INSTRUCTIONS FOR THE TASK> Type out all the data below, word for word.

PROVIDED ENTRIES>
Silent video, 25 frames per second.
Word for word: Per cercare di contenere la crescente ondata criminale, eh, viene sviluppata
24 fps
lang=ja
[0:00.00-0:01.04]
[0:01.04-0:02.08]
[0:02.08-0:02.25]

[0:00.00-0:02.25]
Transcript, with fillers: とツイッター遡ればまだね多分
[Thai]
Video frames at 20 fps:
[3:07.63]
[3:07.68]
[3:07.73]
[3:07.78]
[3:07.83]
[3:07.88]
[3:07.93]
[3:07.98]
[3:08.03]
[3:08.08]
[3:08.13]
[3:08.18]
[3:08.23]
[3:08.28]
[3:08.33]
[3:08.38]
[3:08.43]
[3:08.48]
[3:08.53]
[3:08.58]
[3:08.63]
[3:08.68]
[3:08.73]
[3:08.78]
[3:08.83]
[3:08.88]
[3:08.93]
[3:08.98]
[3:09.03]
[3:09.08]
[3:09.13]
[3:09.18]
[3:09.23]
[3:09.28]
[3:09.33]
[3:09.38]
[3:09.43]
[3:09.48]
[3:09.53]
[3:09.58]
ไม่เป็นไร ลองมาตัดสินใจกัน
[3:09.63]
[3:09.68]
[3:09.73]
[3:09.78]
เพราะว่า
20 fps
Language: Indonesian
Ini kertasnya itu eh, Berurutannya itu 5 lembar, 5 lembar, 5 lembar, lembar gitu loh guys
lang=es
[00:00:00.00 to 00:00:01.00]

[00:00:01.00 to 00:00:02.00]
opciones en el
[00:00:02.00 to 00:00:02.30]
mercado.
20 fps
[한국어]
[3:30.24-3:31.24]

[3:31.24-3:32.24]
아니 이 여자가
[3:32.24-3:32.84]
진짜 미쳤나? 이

SOLUTION TO THIS EXERCISE>
Silent video, 25 frames per second.
Word for word: Per cercare di contenere la crescente ondata criminale, eh, viene sviluppata
24 fps
lang=ja
[0:00.00-0:01.04]
[0:01.04-0:02.08]
[0:02.08-0:02.25]

[0:00.00-0:02.25]
Transcript, with fillers: とツイッター遡ればまだね多分
[Thai]
Video frames at 20 fps:
[3:07.63]
[3:07.68]
[3:07.73]
[3:07.78]
[3:07.83]
[3:07.88]
[3:07.93]
[3:07.98]
[3:08.03]
[3:08.08]
[3:08.13]
[3:08.18]
[3:08.23]
[3:08.28]
[3:08.33]
[3:08.38]
[3:08.43]
[3:08.48]
[3:08.53]
[3:08.58]
[3:08.63]
[3:08.68]
[3:08.73]
[3:08.78]
[3:08.83]
[3:08.88]
[3:08.93]
[3:08.98]
[3:09.03]
[3:09.08]
[3:09.13]
[3:09.18]
[3:09.23]
[3:09.28]
[3:09.33]
[3:09.38]
[3:09.43]
[3:09.48]
[3:09.53]
[3:09.58]
ไม่เป็นไร ลองมาตัดสินใจกัน
[3:09.63]
[3:09.68]
[3:09.73]
[3:09.78]
เพราะว่า
20 fps
Language: Indonesian
Ini kertasnya itu eh, Berurutannya itu 5 lembar, 5 lembar, 5 lembar, lembar gitu loh guys
lang=es
[00:00:00.00 to 00:00:01.00]

[00:00:01.00 to 00:00:02.00]
opciones en el
[00:00:02.00 to 00:00:02.30]
mercado.
20 fps
[한국어]
[3:30.24-3:31.24]

[3:31.24-3:32.24]
아니 이 여자가
[3:32.24-3:32.84]
진짜 미쳤나? 이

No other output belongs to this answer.